Accanto a questi, numerose altre piazze in periferia: da Centocelle, all’Alessandrino, Borghesiana, Torre Maura e Torre Angela. Sono le cosiddette piazze aperte, dove lo smercio è meno organizzato, e sotto gli occhi di tutti.
Tra le altre piazze vi sono San Basilio, Tor Bella Monaca, Montespaccato, Romanina, Nuova Ostia, Tufello, Laurentino, Guidonia. Sono piazze, secondo gli inquirenti, “chiuse”, secondo un modello di pusher e vedette, alla Scampia. Si tratta di una sorta di supermercato aperto h24, dove trovare tutto ciò che serve, con una gestione precisa e organizzata. Una capillare divisione del territorio, per non accavallarsi e pestarsi i piedi, e far “mangiare tutti”.
Le organizzazioni criminali si servono di pusher e piccoli spacciatori sia italiani che stranieri, nigeriani, marocchini e tunisini in primis. Un sistema ormai rodato, oliato e ben strutturato.
Quanto costa la cocaina a Roma
I prezzi della cocaina sono crollati negli ultimi 10 anni. Una dose, che nel 2009 poteva costare fino a 90 euro, oggi costa addirittura meno di 20 euro a dose (al netto della purezza). È questo fattore che ha fatto sì che da droga di elité diventasse una sostanza accessibile da tutti, anche dai più giovani, accanto alla cannabis.
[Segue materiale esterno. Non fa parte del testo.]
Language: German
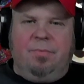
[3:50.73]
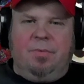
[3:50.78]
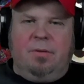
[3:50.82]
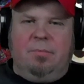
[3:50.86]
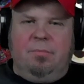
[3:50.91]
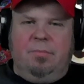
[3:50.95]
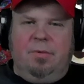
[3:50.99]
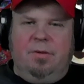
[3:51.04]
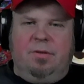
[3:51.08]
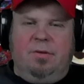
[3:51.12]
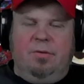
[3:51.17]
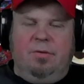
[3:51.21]

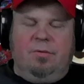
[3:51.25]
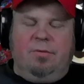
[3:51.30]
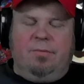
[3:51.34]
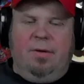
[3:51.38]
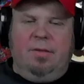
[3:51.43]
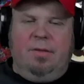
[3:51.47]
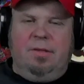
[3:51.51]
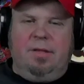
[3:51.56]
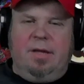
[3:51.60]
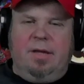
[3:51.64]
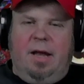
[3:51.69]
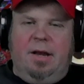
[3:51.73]

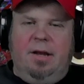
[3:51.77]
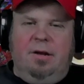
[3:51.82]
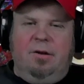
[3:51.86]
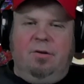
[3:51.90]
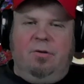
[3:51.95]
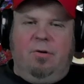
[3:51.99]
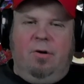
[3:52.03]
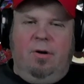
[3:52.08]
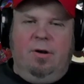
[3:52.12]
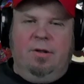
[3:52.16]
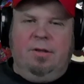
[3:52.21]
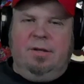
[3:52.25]
beziehungsweise die anderen
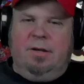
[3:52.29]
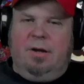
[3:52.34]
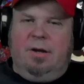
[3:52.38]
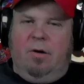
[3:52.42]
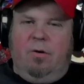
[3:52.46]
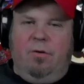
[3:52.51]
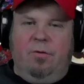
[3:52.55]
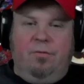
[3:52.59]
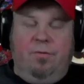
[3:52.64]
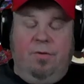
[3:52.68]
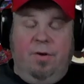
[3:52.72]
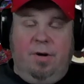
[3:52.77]
Rollen sind
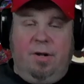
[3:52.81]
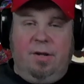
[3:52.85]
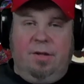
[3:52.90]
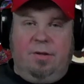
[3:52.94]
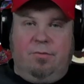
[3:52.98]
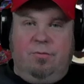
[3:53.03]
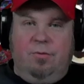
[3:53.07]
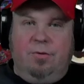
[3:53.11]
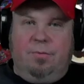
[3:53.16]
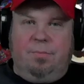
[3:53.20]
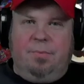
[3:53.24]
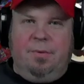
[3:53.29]
auch wirklich
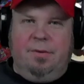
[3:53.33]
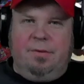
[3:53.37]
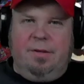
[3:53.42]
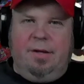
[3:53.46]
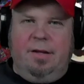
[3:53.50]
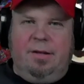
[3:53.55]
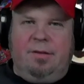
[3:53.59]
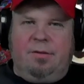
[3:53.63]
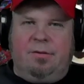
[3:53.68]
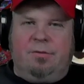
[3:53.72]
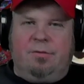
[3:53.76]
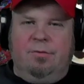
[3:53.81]
gut
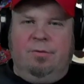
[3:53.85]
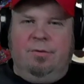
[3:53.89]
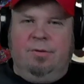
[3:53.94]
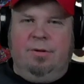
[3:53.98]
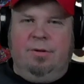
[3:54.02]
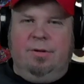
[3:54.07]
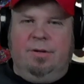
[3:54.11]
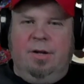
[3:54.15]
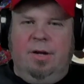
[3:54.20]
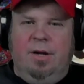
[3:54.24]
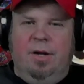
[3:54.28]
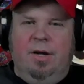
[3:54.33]
besetzt
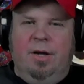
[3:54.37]
und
Secondo il Viminale, la maggior parte degli studenti ha fatto un uso occasionale di cocaina, al massimo 5 volte nell’arco dell’anno (47,4%), il restante 52,6% ha invece riferito un consumo più assiduo e di questi, quasi il 29% l’ha consumata almeno 20 volte. “Per quanto riguarda la disponibilità della cocaina, il 13,4% degli studenti ritiene di avere facile accesso a questa sostanza”, dice il ministero dell’Interno.
In Italia il consumo di sostanze stupefacenti sul territorio nazionale è stimato in 14,4 miliardi di euro, di cui poco più del 40% attribuibile alla spesa per il consumo di cocaina e circa il 28% all’utilizzo di derivati della cannabis, secondo la Relazione annuale al Parlamento sul fenomeno delle sostanze stupefacenti del 2018.